For the three months ended Nov. 1, net income fell 19.8 percent to $142 million, or 70 cents a diluted share, from $177 million, or 81 cents, a year ago. The company also said net sales for the period slipped 1.6 percent to $4.37 billion from $4.44 billion. Comparable-store sales were down 1.8 percent, on top of the 1.6 percent decrease a year ago. Wall Street analysts’ consensus estimate was 74 cents on sales of $4.41 billion.
Wesley S. McDonald, chief financial officer, said on a call to analysts that, “Transactions per store were down 2.6 percent, while average transaction value was up 0.8 percent.” He said the gross margin rate was 37.2 percent, or 28 basis points, lower than a year ago, due in part to increased penetration of national brands.
Kevin Mansell, chairman, president and chief executive officer, said accessories and beauty, footwear and men’s were slightly negative for the quarter, while women’s and home under performed. Children’s continues to outperform other businesses.

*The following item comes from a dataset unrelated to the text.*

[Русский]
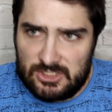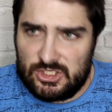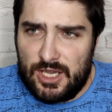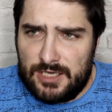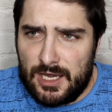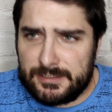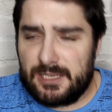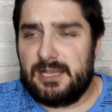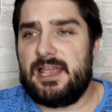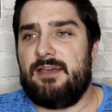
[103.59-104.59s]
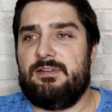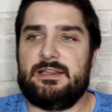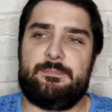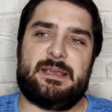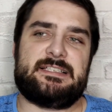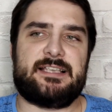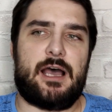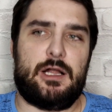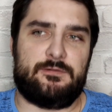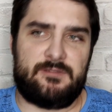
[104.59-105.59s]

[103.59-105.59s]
Шахар Леви написал,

Mansell said, “Looking forward, we believe that we will run a positive comp between 2 percent and 3 percent in the fourth quarter.”
He explained that the range would get the company to the low end of its projected guidance for 2014.
At the end of October, Kohl’s said it expected 2014 diluted earnings per share to be at the low end of prior guidance, which it had said was forecasted at between $4.05 to $4.45 a diluted share.
Stifel analyst Richard Jaffe reiterated his “Buy” rating on the stock. He said that while near-term uncertainty exists, “we remain hopeful longer term” due to the loyalty program that has been rolled out, half of all beauty departments in the stores have been upgraded and new marketing efforts and merchants should begin to have a significant impact.
In New York Stock Exchange trading, shares of Kohl’s slipped 3.2 percent to $56.07 on the day.